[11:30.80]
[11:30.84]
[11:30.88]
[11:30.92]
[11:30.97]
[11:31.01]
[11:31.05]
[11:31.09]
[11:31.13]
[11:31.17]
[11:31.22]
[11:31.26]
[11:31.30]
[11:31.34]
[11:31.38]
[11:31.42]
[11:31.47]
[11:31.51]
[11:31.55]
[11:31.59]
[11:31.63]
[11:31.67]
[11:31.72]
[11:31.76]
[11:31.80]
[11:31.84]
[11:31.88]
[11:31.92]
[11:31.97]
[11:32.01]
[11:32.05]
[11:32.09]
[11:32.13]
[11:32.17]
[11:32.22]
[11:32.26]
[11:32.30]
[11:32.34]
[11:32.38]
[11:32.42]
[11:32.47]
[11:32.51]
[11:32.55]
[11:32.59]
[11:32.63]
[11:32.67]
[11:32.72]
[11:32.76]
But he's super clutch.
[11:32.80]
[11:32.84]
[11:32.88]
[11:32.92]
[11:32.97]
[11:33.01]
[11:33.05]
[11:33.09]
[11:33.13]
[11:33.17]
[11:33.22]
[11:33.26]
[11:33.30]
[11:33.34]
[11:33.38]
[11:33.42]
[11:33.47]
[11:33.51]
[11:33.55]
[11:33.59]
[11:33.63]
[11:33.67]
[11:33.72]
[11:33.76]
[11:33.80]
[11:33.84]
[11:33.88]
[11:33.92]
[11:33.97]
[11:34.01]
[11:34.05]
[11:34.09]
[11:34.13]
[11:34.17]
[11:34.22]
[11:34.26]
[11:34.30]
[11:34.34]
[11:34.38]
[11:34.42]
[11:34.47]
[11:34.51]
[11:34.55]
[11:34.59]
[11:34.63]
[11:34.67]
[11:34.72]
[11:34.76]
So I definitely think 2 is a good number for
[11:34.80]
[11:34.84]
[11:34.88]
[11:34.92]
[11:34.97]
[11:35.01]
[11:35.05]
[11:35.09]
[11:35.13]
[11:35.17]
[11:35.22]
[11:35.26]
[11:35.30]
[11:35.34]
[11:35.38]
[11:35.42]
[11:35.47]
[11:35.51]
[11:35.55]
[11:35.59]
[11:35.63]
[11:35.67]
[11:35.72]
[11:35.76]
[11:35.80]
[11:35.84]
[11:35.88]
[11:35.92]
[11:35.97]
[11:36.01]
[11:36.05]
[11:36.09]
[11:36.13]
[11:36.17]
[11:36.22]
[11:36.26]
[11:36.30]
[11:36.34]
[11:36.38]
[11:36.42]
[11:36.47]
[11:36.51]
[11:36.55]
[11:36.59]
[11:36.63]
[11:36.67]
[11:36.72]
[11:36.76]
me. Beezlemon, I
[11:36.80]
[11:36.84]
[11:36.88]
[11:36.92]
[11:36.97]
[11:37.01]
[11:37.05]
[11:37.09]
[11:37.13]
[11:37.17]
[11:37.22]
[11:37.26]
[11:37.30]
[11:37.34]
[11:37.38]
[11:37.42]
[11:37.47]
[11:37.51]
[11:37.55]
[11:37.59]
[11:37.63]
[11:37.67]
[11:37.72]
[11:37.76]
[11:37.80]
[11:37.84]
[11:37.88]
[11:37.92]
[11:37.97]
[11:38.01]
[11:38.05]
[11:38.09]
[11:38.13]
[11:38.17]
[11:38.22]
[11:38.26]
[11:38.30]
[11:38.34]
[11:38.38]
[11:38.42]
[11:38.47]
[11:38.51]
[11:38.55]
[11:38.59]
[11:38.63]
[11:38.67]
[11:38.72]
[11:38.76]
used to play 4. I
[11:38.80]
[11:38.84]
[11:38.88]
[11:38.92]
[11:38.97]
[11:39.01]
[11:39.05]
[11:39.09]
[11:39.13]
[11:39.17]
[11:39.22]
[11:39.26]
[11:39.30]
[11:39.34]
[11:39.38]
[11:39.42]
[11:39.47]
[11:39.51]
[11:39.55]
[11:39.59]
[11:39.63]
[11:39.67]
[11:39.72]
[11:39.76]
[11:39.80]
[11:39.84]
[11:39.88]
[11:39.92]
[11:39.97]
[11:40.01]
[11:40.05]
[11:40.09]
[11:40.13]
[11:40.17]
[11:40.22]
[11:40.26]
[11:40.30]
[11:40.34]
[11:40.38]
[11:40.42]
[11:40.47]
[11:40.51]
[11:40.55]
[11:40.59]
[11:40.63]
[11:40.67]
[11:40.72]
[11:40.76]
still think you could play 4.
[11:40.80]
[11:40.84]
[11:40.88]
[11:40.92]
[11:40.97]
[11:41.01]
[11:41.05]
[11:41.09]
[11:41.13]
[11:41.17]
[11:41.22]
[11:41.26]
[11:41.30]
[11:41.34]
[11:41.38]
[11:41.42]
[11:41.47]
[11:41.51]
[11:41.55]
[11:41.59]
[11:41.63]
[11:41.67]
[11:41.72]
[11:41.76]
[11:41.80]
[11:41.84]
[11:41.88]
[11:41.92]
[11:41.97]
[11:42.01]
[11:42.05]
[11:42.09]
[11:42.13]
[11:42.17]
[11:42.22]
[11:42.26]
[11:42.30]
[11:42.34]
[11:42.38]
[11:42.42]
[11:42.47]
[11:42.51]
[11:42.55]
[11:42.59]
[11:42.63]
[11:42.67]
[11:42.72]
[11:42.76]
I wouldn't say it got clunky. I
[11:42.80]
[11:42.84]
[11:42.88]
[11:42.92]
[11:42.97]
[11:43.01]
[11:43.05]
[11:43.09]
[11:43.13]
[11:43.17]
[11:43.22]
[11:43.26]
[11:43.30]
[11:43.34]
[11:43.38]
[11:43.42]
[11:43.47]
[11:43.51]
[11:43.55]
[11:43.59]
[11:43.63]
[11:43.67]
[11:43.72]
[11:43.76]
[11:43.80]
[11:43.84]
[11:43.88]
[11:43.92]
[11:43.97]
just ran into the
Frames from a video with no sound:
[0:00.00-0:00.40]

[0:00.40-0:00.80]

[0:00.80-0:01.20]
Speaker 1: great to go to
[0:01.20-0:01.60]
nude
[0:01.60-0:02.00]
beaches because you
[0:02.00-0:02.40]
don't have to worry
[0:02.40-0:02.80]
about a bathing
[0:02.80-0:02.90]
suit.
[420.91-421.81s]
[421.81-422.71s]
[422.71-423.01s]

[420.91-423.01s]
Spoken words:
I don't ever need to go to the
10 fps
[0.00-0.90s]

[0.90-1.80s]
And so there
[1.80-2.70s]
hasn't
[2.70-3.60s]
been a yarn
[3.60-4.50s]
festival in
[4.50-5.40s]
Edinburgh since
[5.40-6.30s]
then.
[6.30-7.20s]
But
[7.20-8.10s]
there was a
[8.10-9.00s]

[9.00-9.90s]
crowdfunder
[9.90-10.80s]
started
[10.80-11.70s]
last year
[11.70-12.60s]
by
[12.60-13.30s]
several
━━━━━━
- INSTRUCTIONS FOR THE TASK: Produce the entries again, character for character.

- WRITTEN RESPONSE:
[11:30.80]
[11:30.84]
[11:30.88]
[11:30.92]
[11:30.97]
[11:31.01]
[11:31.05]
[11:31.09]
[11:31.13]
[11:31.17]
[11:31.22]
[11:31.26]
[11:31.30]
[11:31.34]
[11:31.38]
[11:31.42]
[11:31.47]
[11:31.51]
[11:31.55]
[11:31.59]
[11:31.63]
[11:31.67]
[11:31.72]
[11:31.76]
[11:31.80]
[11:31.84]
[11:31.88]
[11:31.92]
[11:31.97]
[11:32.01]
[11:32.05]
[11:32.09]
[11:32.13]
[11:32.17]
[11:32.22]
[11:32.26]
[11:32.30]
[11:32.34]
[11:32.38]
[11:32.42]
[11:32.47]
[11:32.51]
[11:32.55]
[11:32.59]
[11:32.63]
[11:32.67]
[11:32.72]
[11:32.76]
But he's super clutch.
[11:32.80]
[11:32.84]
[11:32.88]
[11:32.92]
[11:32.97]
[11:33.01]
[11:33.05]
[11:33.09]
[11:33.13]
[11:33.17]
[11:33.22]
[11:33.26]
[11:33.30]
[11:33.34]
[11:33.38]
[11:33.42]
[11:33.47]
[11:33.51]
[11:33.55]
[11:33.59]
[11:33.63]
[11:33.67]
[11:33.72]
[11:33.76]
[11:33.80]
[11:33.84]
[11:33.88]
[11:33.92]
[11:33.97]
[11:34.01]
[11:34.05]
[11:34.09]
[11:34.13]
[11:34.17]
[11:34.22]
[11:34.26]
[11:34.30]
[11:34.34]
[11:34.38]
[11:34.42]
[11:34.47]
[11:34.51]
[11:34.55]
[11:34.59]
[11:34.63]
[11:34.67]
[11:34.72]
[11:34.76]
So I definitely think 2 is a good number for
[11:34.80]
[11:34.84]
[11:34.88]
[11:34.92]
[11:34.97]
[11:35.01]
[11:35.05]
[11:35.09]
[11:35.13]
[11:35.17]
[11:35.22]
[11:35.26]
[11:35.30]
[11:35.34]
[11:35.38]
[11:35.42]
[11:35.47]
[11:35.51]
[11:35.55]
[11:35.59]
[11:35.63]
[11:35.67]
[11:35.72]
[11:35.76]
[11:35.80]
[11:35.84]
[11:35.88]
[11:35.92]
[11:35.97]
[11:36.01]
[11:36.05]
[11:36.09]
[11:36.13]
[11:36.17]
[11:36.22]
[11:36.26]
[11:36.30]
[11:36.34]
[11:36.38]
[11:36.42]
[11:36.47]
[11:36.51]
[11:36.55]
[11:36.59]
[11:36.63]
[11:36.67]
[11:36.72]
[11:36.76]
me. Beezlemon, I
[11:36.80]
[11:36.84]
[11:36.88]
[11:36.92]
[11:36.97]
[11:37.01]
[11:37.05]
[11:37.09]
[11:37.13]
[11:37.17]
[11:37.22]
[11:37.26]
[11:37.30]
[11:37.34]
[11:37.38]
[11:37.42]
[11:37.47]
[11:37.51]
[11:37.55]
[11:37.59]
[11:37.63]
[11:37.67]
[11:37.72]
[11:37.76]
[11:37.80]
[11:37.84]
[11:37.88]
[11:37.92]
[11:37.97]
[11:38.01]
[11:38.05]
[11:38.09]
[11:38.13]
[11:38.17]
[11:38.22]
[11:38.26]
[11:38.30]
[11:38.34]
[11:38.38]
[11:38.42]
[11:38.47]
[11:38.51]
[11:38.55]
[11:38.59]
[11:38.63]
[11:38.67]
[11:38.72]
[11:38.76]
used to play 4. I
[11:38.80]
[11:38.84]
[11:38.88]
[11:38.92]
[11:38.97]
[11:39.01]
[11:39.05]
[11:39.09]
[11:39.13]
[11:39.17]
[11:39.22]
[11:39.26]
[11:39.30]
[11:39.34]
[11:39.38]
[11:39.42]
[11:39.47]
[11:39.51]
[11:39.55]
[11:39.59]
[11:39.63]
[11:39.67]
[11:39.72]
[11:39.76]
[11:39.80]
[11:39.84]
[11:39.88]
[11:39.92]
[11:39.97]
[11:40.01]
[11:40.05]
[11:40.09]
[11:40.13]
[11:40.17]
[11:40.22]
[11:40.26]
[11:40.30]
[11:40.34]
[11:40.38]
[11:40.42]
[11:40.47]
[11:40.51]
[11:40.55]
[11:40.59]
[11:40.63]
[11:40.67]
[11:40.72]
[11:40.76]
still think you could play 4.
[11:40.80]
[11:40.84]
[11:40.88]
[11:40.92]
[11:40.97]
[11:41.01]
[11:41.05]
[11:41.09]
[11:41.13]
[11:41.17]
[11:41.22]
[11:41.26]
[11:41.30]
[11:41.34]
[11:41.38]
[11:41.42]
[11:41.47]
[11:41.51]
[11:41.55]
[11:41.59]
[11:41.63]
[11:41.67]
[11:41.72]
[11:41.76]
[11:41.80]
[11:41.84]
[11:41.88]
[11:41.92]
[11:41.97]
[11:42.01]
[11:42.05]
[11:42.09]
[11:42.13]
[11:42.17]
[11:42.22]
[11:42.26]
[11:42.30]
[11:42.34]
[11:42.38]
[11:42.42]
[11:42.47]
[11:42.51]
[11:42.55]
[11:42.59]
[11:42.63]
[11:42.67]
[11:42.72]
[11:42.76]
I wouldn't say it got clunky. I
[11:42.80]
[11:42.84]
[11:42.88]
[11:42.92]
[11:42.97]
[11:43.01]
[11:43.05]
[11:43.09]
[11:43.13]
[11:43.17]
[11:43.22]
[11:43.26]
[11:43.30]
[11:43.34]
[11:43.38]
[11:43.42]
[11:43.47]
[11:43.51]
[11:43.55]
[11:43.59]
[11:43.63]
[11:43.67]
[11:43.72]
[11:43.76]
[11:43.80]
[11:43.84]
[11:43.88]
[11:43.92]
[11:43.97]
just ran into the
Frames from a video with no sound:
[0:00.00-0:00.40]

[0:00.40-0:00.80]

[0:00.80-0:01.20]
Speaker 1: great to go to
[0:01.20-0:01.60]
nude
[0:01.60-0:02.00]
beaches because you
[0:02.00-0:02.40]
don't have to worry
[0:02.40-0:02.80]
about a bathing
[0:02.80-0:02.90]
suit.
[420.91-421.81s]
[421.81-422.71s]
[422.71-423.01s]

[420.91-423.01s]
Spoken words:
I don't ever need to go to the
10 fps
[0.00-0.90s]

[0.90-1.80s]
And so there
[1.80-2.70s]
hasn't
[2.70-3.60s]
been a yarn
[3.60-4.50s]
festival in
[4.50-5.40s]
Edinburgh since
[5.40-6.30s]
then.
[6.30-7.20s]
But
[7.20-8.10s]
there was a
[8.10-9.00s]

[9.00-9.90s]
crowdfunder
[9.90-10.80s]
started
[10.80-11.70s]
last year
[11.70-12.60s]
by
[12.60-13.30s]
several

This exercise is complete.